The undocking and splashdown will complete SpaceX’s 25th resupply mission to the space station since 2012 under the umbrella of two multibillion-dollar commercial contracts with NASA.

The mission launched Jul 14 from NASA’s Kennedy Space Center in Florida atop a Falcon 9 rocket. The Dragon cargo freighter docked with the space station July 16, and astronauts began unpacking science experiments, fresh food, spare parts and other supplies.

The delivery last month carried 5,881 pounds (2,668 kilograms) of cargo to the station and its seven-person crew, including 4,682 pounds (2,124 kilograms) of equipment inside the Dragon’s pressurized cabin. Another 1,199 (544 kilograms) of cargo was stowed inside Dragon’s unpressurized rear cargo bay, or trunk.

SpaceX’s Dragon cargo ship (top) docked to the Harmony module at the International Space Station. Credit: NASA

There were also spare parts delivered by the Dragon spacecraft for the space station’s toilet, a spare catalytic reactor and ion exchange bed for the station’s water recycling system, and brine processor assembly bladders to recover additional water from urine, enhancing the research lab’s water reclamation capability.

The Dragon spacecraft also delivered five NASA-sponsored CubeSats to the space station for deployment though the Japanese Kibo lab module.

During its flight to the station, the resupply mission carried a spare battery charge/discharge unit for the station’s power system in the Dragon trunk, next NASA’s Earth Surface Mineral Dust Source Investigation, or EMIT, instrument. Like EMIT, the battery charge/discharge unit was robotically extracted from the Dragon’s rear cargo bay and placed on a mounting post outside the station.
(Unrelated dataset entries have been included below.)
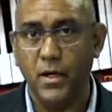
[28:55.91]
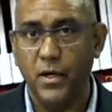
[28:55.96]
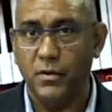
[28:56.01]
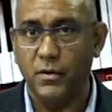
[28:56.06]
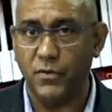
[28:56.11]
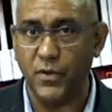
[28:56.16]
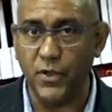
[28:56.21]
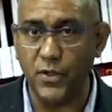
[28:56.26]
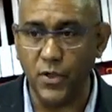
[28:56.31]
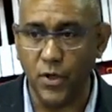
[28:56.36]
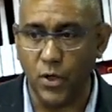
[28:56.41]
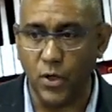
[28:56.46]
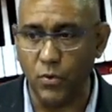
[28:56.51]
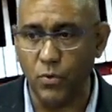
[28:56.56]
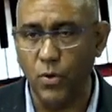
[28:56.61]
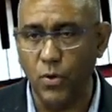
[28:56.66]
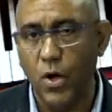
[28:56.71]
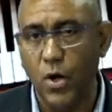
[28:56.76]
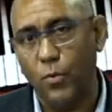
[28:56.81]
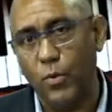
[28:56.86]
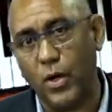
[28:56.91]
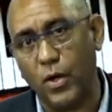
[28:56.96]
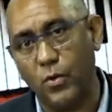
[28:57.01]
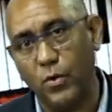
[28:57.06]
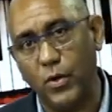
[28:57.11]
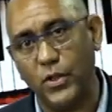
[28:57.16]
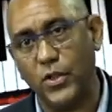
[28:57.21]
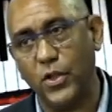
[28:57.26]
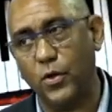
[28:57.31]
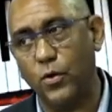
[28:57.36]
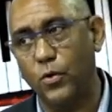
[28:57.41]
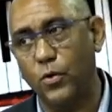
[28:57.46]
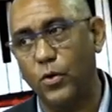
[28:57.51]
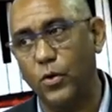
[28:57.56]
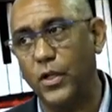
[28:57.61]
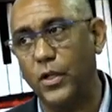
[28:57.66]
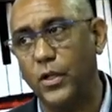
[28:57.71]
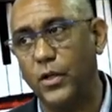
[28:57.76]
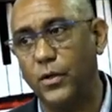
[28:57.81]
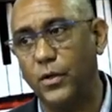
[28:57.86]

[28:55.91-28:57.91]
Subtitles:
For now, we are going to only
Developed at NASA’s Jet Propulsion Laboratory, the $118 million EMIT instrument will measure the mineral content of the world’s desert regions, the source of global dust storms that can impact climate and weather worldwide.

NASA managers are eager for the Dragon spacecraft to bring the leaky spacesuit back to Earth. The water leak found after Maurer’s spacewalk in March was similar to the problem that caused a spacewalk emergency in 2013 when European astronaut Luca Parmitano had to cut short a spacewalk due to a water leak.

Parmitano had trouble breathing and lost visibility as water filled his helmet, but he escaped injury in one of the most dangerous spacewalk incidents in modern space history.

Maurer didn’t notice his water leak until he was back inside the station. But NASA officials don’t want to stage any non-emergency spacewalks until completing an investigation into the water leak.

“We’ve got to get that suit home got take a look at it as part of the investigation to really try to understand what happened to the suit, and that’ll be part of what we need for our assessment for our eventual readiness when we look at returning back to nominal EVAs (spacewalks),” said Dana Weigel, NASA’s deputy space station program manager.

The next planned spacewalks on NASA’s calendar are scheduled late this year, when the next SpaceX Dragon cargo mission will deliver a fresh set of solar arrays to the station. The astronauts will help install the new solar arrays, requiring at least two spacewalks to finish the job.